Sunday, January 29, 2006

The Mind is a Terrible Thing to Waste.


The mind is a terrible thing to waste. Unfortunately, it seems that I cannot turn mine off. In this unrelenting search for truth, the highest level of being and otherwise unattainable scenarios, I have discovered that most people have NO FUCKING IDEA what I am talking about...this leads me to question whether or not I am communicating poorly or if my audience is simply not getting it. Then it occured to me today, over a glass of cheap red wine and a delightful cheese plate, maybe no one really cares...WHAT???? I cannot believe this is true. I cannot believe that one would forfeit a conversation about the meaning of life, design, art, humanity, religion, and ultimate truth for something far less substantive. I like to bait people for these kinds of interactions. If I am met with reactions like "exactly!..." followed with NOTHING...you're not thinking. You are not really engaged. You are JUST AGREEING and it is quite possible, you are not even listening. HOW BORING. I am already wanting to cry myself to sleep and we haven't even had dessert. I simply want to be engaged on some level...to talk about things that matter...that are interesting. I want to dip deep into the well of who YOU (anyone, that is) are and find something curious, odd, interesting. I love life...in every form. I am curious about everything and I will always wonder why others (seemingly) are not as curious as I am.

1 comment:

Anne Elser said...

I can't describe that needing to know and to wonder about the deeper truth of things, either. So far, I've tried to staw away from those who do not, becuase my time is too precious to be wasted on polite and dull conversation. I remember dating a guy who told me he thought this world was too awful to bring another child into its clutches.
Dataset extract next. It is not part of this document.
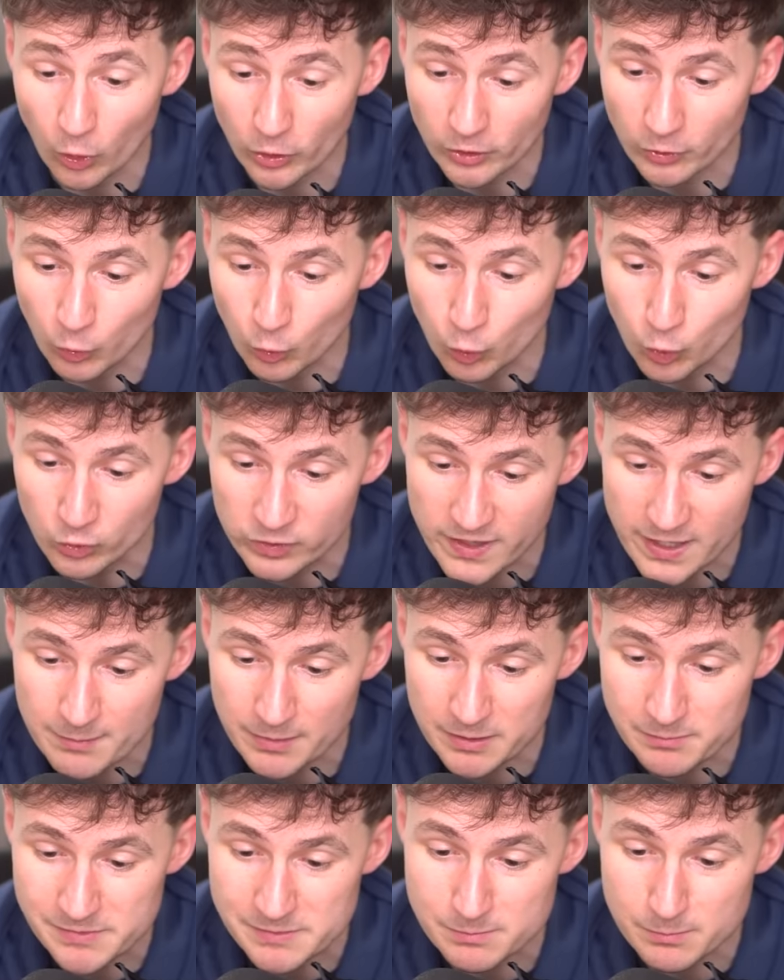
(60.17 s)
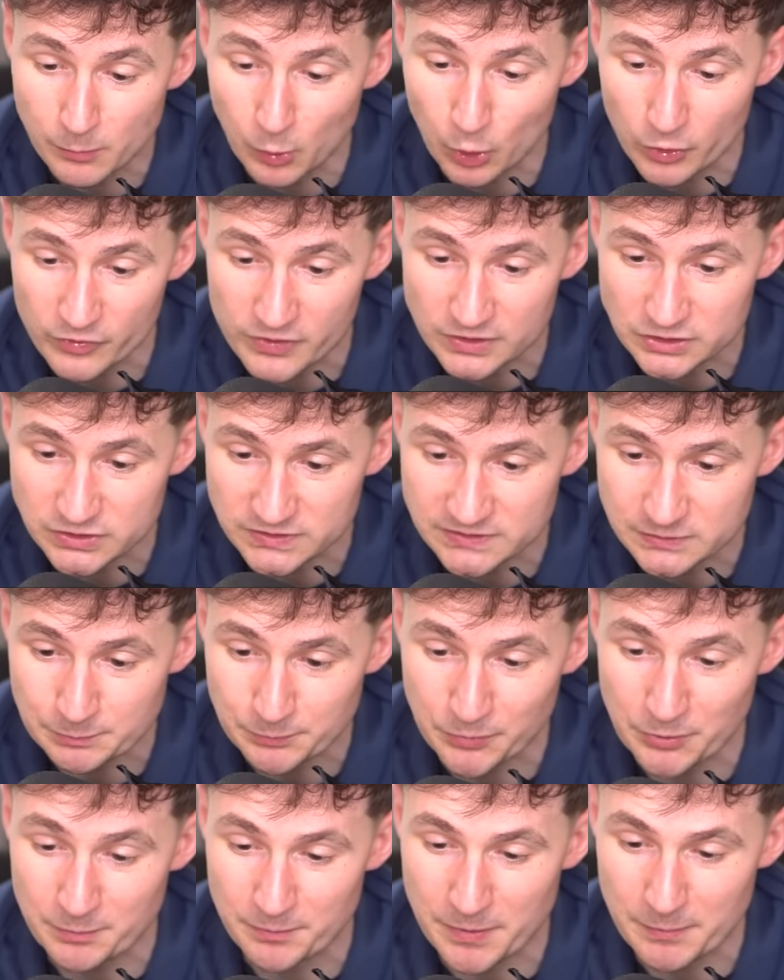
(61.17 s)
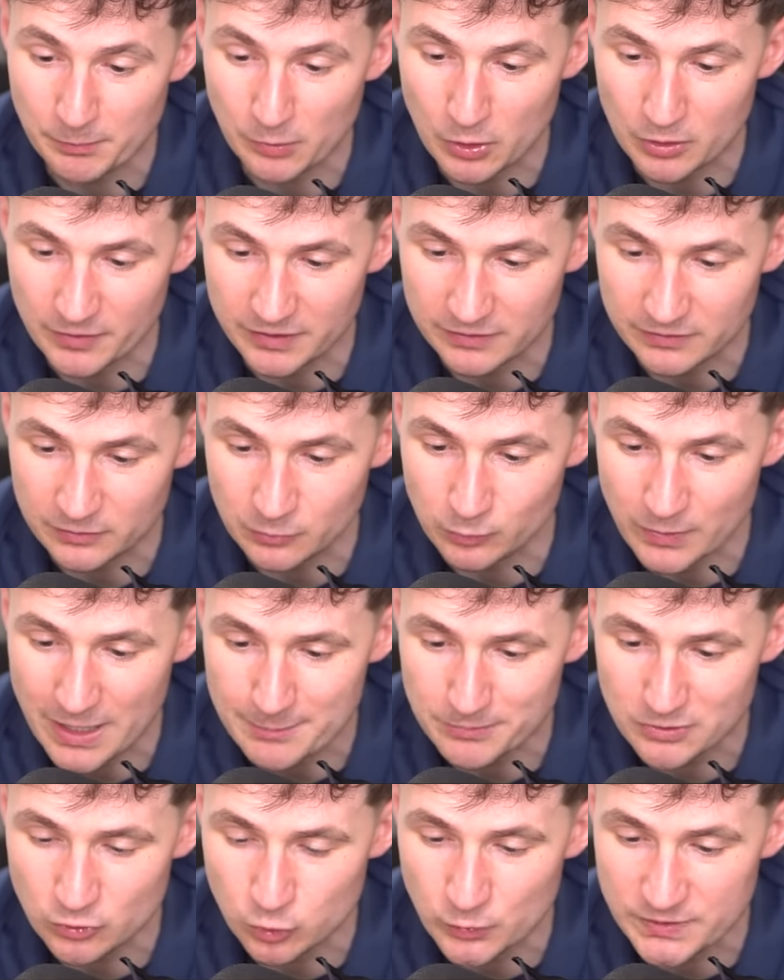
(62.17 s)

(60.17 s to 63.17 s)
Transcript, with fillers: Or, ooh, that might be more than just a pimple. All right, grab the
And I thought, WOW, this one's got no hope left in him. I feel the same way about those who do not have a deeper opinion. Ambivalence is convenient because there's no work involved. Eventually, these people can become toxic around you. I just steer clear of anyone without hope. Hope is the energy to ask the deeper questions in the first place. I also remember being the only person in the 7th grade to ask the ulitmate question of why exactly we were here in the first place. I used to wonder so hard about it, that I'd get really depressed. My best friend at the time thought I was crazy. Her anser was "who cares". I steered clear of her from then on and watched her get married right out of highschool and have three greedy kids afterwards. Now she's fat. Bitch. He he.